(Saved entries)
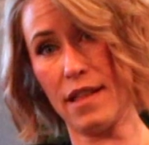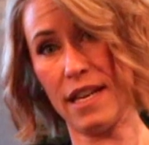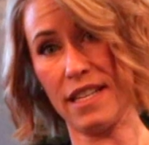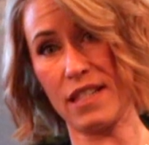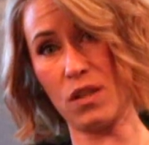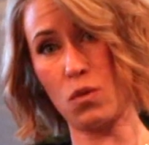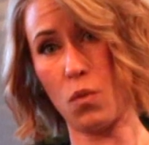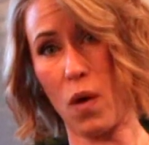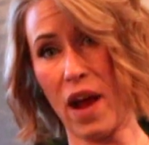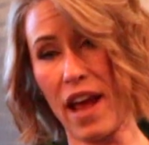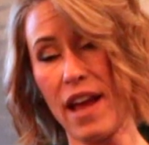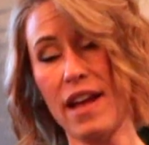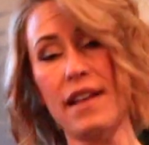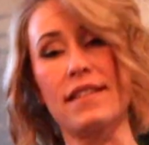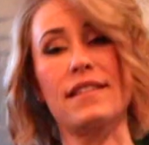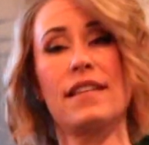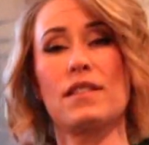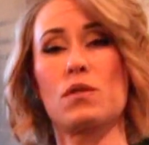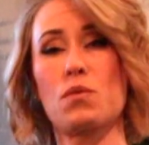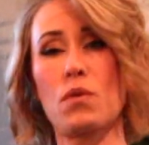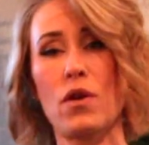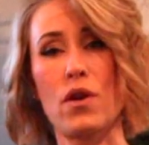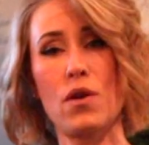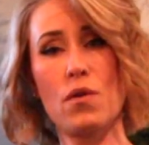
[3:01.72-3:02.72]
this way because
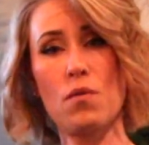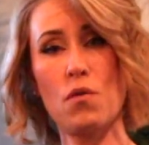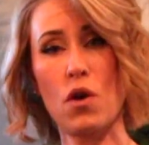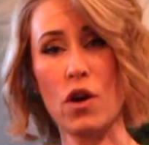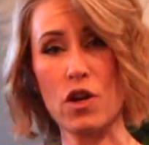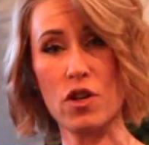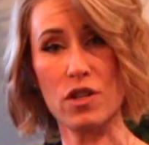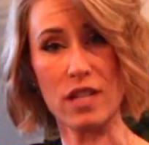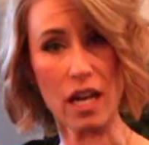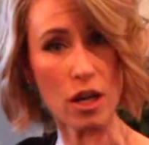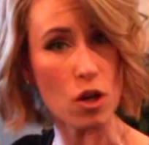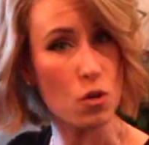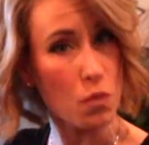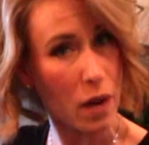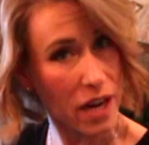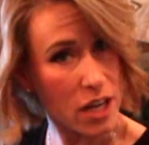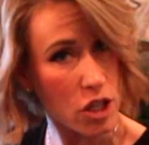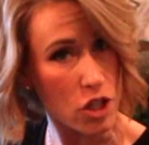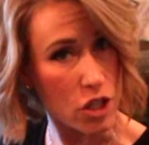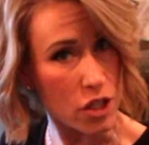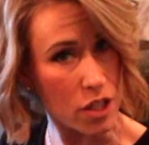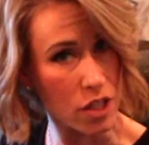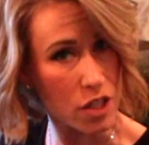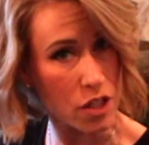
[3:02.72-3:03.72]
that's where you want your
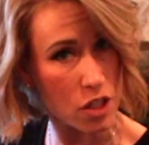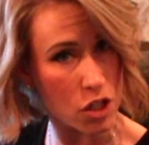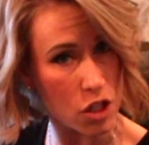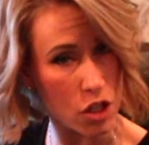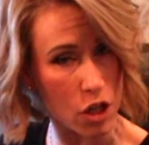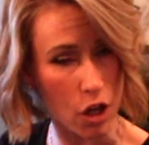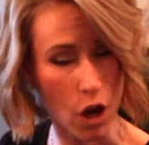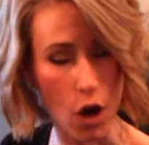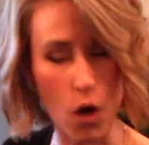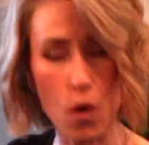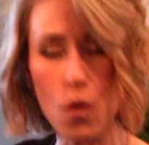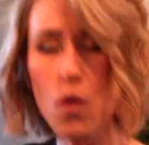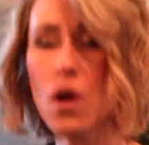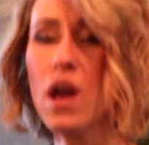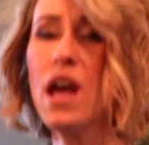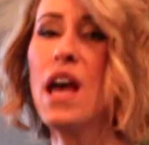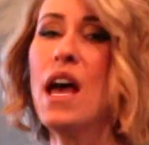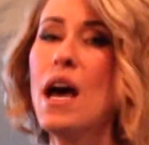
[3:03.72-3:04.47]
decorations to go,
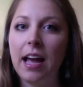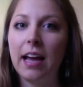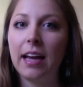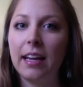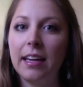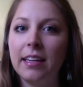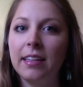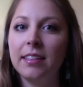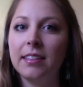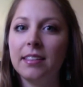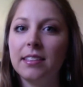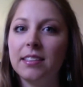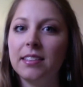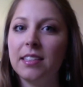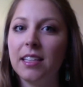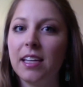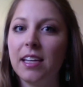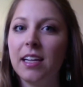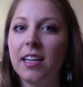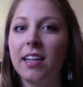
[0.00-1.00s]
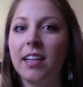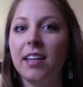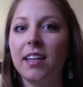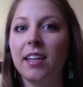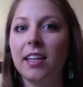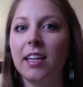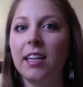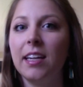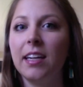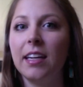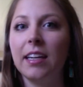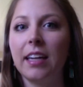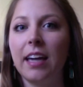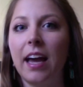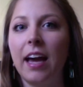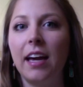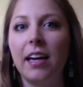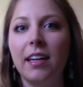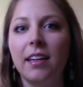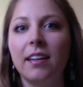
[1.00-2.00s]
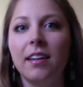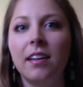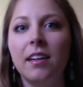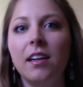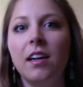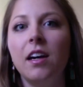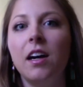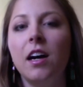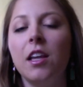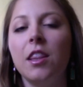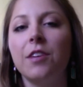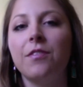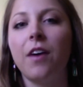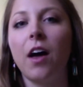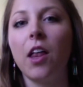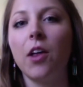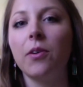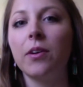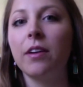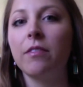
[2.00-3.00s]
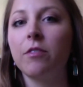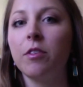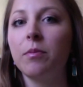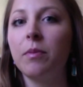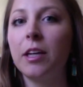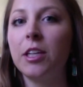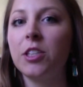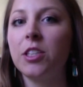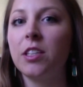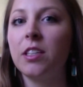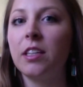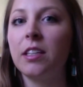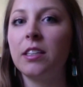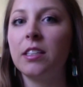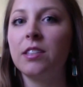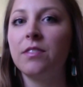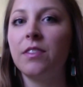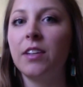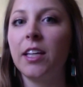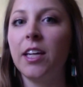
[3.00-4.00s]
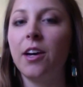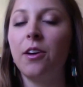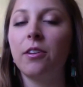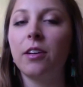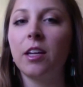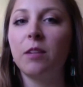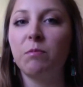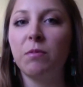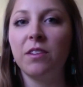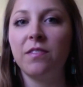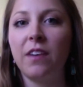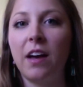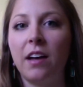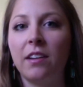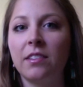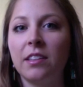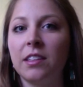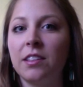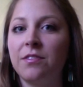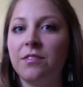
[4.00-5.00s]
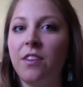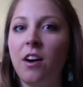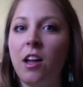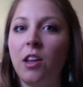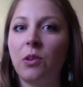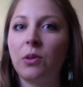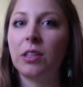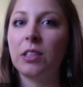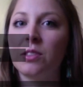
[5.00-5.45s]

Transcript: A, D, E, and K. The following information in this video can be found at the following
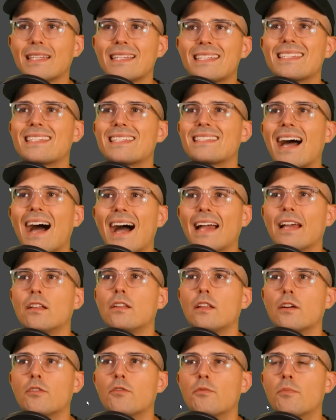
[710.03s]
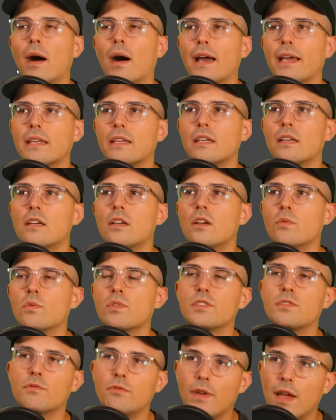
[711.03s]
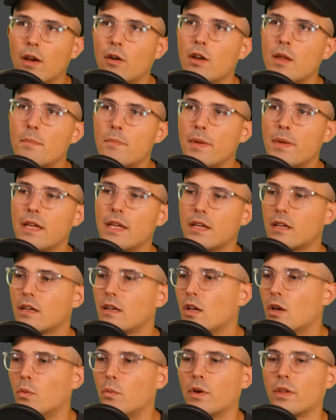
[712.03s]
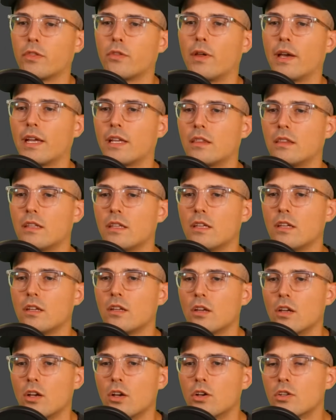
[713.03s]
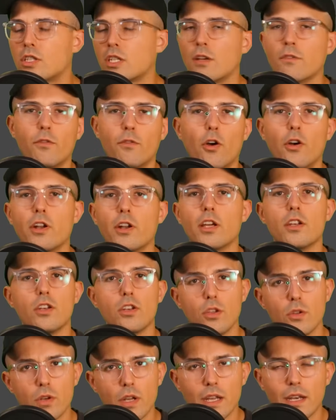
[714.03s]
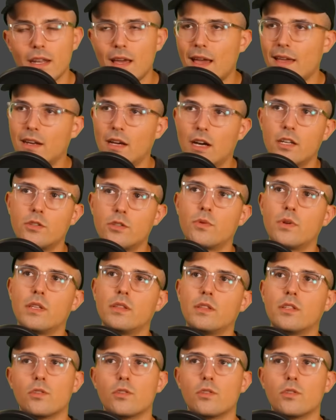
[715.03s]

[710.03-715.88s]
This style of bike was very big with like the Husqvarna Nuda 900,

__Problem details__:
Drop the images and return the data verbatim.

__Written solution__:
[3:01.72-3:02.72]
this way because
[3:02.72-3:03.72]
that's where you want your
[3:03.72-3:04.47]
decorations to go,
[0.00-1.00s]
[1.00-2.00s]
[2.00-3.00s]
[3.00-4.00s]
[4.00-5.00s]
[5.00-5.45s]

Transcript: A, D, E, and K. The following information in this video can be found at the following
[710.03s]
[711.03s]
[712.03s]
[713.03s]
[714.03s]
[715.03s]

[710.03-715.88s]
This style of bike was very big with like the Husqvarna Nuda 900,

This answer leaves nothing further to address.